Monday, May 7, 2012

The Dark "Benefits" of Unforgiveness


A few weeks ago, I posted an article entitled The Harvest of Unforgiveness.  It was a bleak picture of what happens in a relationship when forgiveness is not applied.

If a lack of forgiveness is so damaging to a relationship, why don’t people just forgive?  Why do spouses refuse to forgive each other, even though forgiveness can be profoundly beneficial to their marriage?  The answer is not pretty.  The unfortunate fact is that there appears to be “benefits” to not forgiving.  As Paul David Tripp explains in What Did You Expect?, these “benefits” are dark and ugly, but for some provide just enough reason to keep them from forgiving their spouse.

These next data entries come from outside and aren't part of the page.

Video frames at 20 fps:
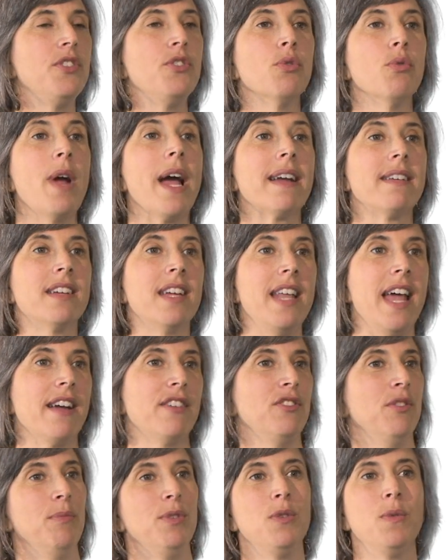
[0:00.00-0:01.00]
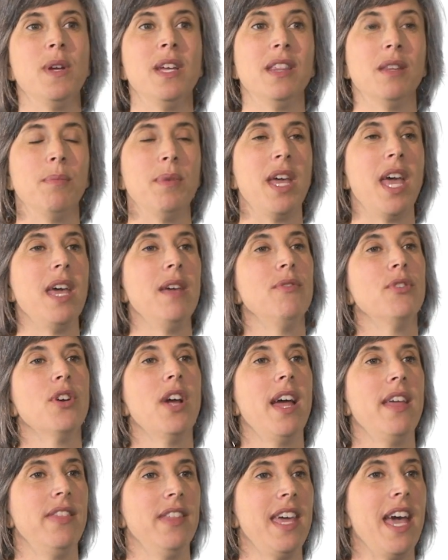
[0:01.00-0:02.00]
direct connection between the behavior
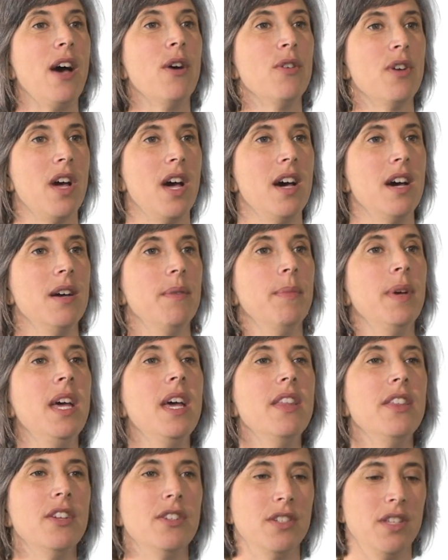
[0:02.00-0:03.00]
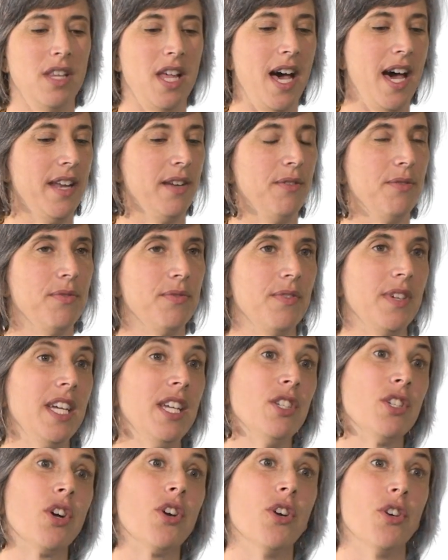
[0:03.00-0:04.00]
and the outcome. There's a lot of
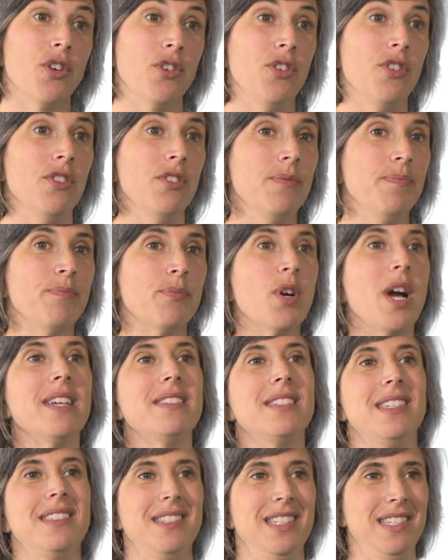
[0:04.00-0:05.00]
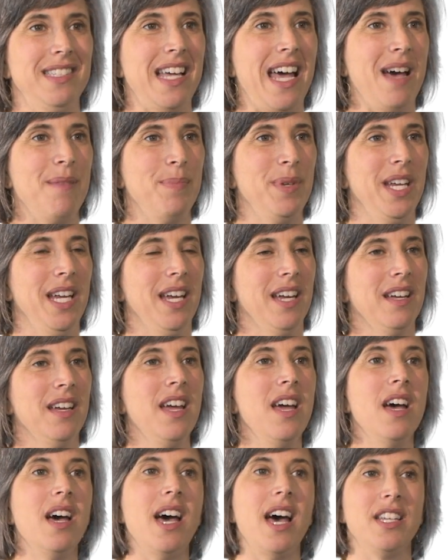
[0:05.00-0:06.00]
internal processes happening
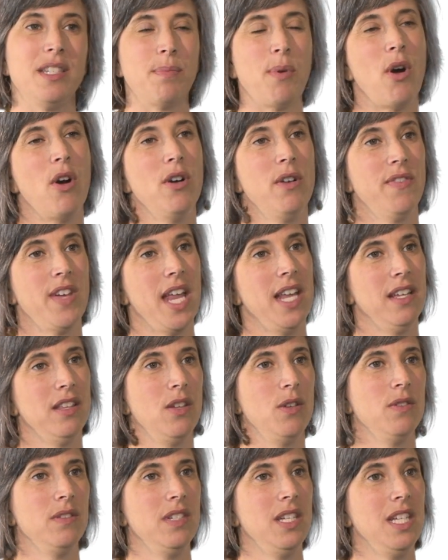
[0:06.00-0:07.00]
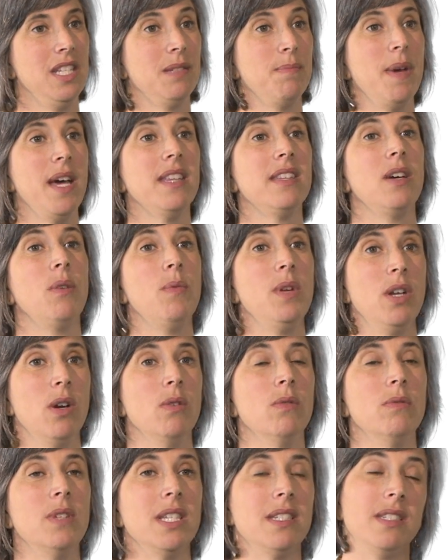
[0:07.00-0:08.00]
as part of getting those needs met that we
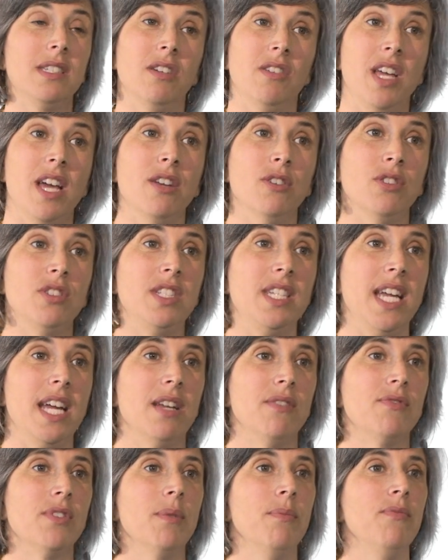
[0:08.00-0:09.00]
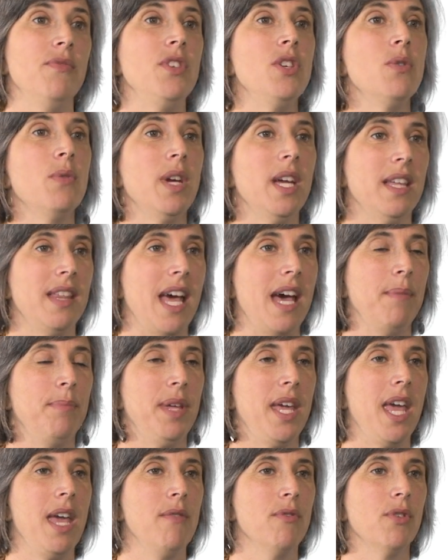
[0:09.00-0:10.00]
don't necessarily understand from viewing that
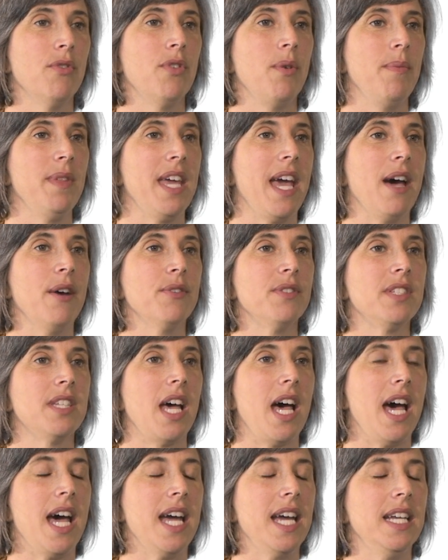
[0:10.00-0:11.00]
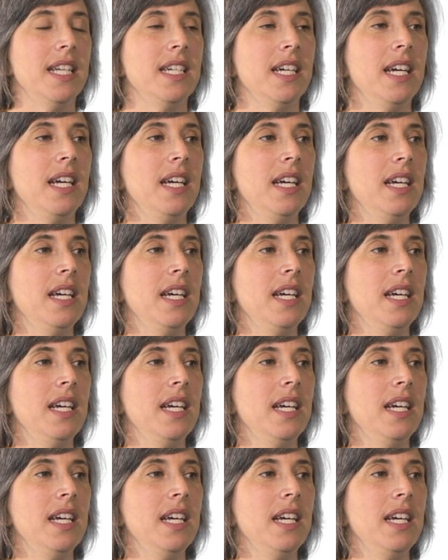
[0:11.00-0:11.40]
behavior from the outside.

Debt is Power:  The first “benefit” to unforgiveness is that putting someone in debt means we have power over that person.  As one Christian financial counselor has repeatedly noted, the debtor is a slave to the lender.  In a similar way, when we choose not to forgive our spouse, we have something to hold over their head, some weakness or failure to use against them if we need it.  And in those times when things in our marriage are not going our way, it appears to be useful to one of our spouse’s past wrongs or failures to use as a trump card to get our way.

Debt is Identity:  People can get their identity and bolster their self-worth through unforgiveness.  After all, if we have a spouse that has failed us, perhaps repeatedly, holding onto those failures makes us feel superior.  By dwelling on the times our spouse has failed, we can convince ourselves that we are really the righteous one or the mature one in the marriage.  The result is that we get our sense of self-worth from comparing ourselves to our spouse, rather than from what has God called us to be.

Debt is Entitlement:  When our spouse wrongs us and we hold onto those wrongs, we can convince ourselves that they owe us.  Entitlement makes us feel deserving and comfortable with being self-focused and demanding.  We start to think – “if I have to put up with you, don’t I deserve…..”  Personally I have seen this type of thinking played out in how money or time is handled in a marriage.  When a spouse is wronged and refuses to forgive, entitlement seems to give them justification to spend money on themselves or frequent the trout stream or the golf course more often because, as the one who is “owed,” they “deserve” it.

Debt is a Weapon:  When we choose not to forgive, the wrongs of our spouse are like a weapon we can carry around with us everywhere.  As time goes on and the unresolved wrongs mount in a marriage, that loaded gun becomes easier and easier to put out and use against our spouse.  After all, when we are hurt, it is easy to hurt them back with some past evidence of selfishness or immaturity.

Debt Puts us in God’s Position:  Out of all of these “benefits”, this is the scariest one.  When we choose not to forgive, we set ourselves out to be God, to be judge over the sin of our spouse.  In fact, we set ourselves up as being more righteous than God, because when we do not forgive, we apply a standard of forgiveness to our spouse that is even higher than God’s own standard.  As human beings, it is not our job to dispense consequences for our spouse’s sin or to make sure that they feel the appropriate amount of guilt.  It is always tempting for us to ascend to God’s throne, the very place we should never be.

This is a nasty list.  These so-called “benefits” of not forgiving are selfish, they are ugly, they are unloving, and they are all about pleasing ourselves and not God.  They also make us blind to our own situation.  We become so focused on our spouse and their failures that those things blind us to our own failures, our own struggles, and those times when we wronged our spouse.  They blind us to the fact that we desperately need God’s grace continually applied to our lives and that we should offer the same kind of grace to our spouse.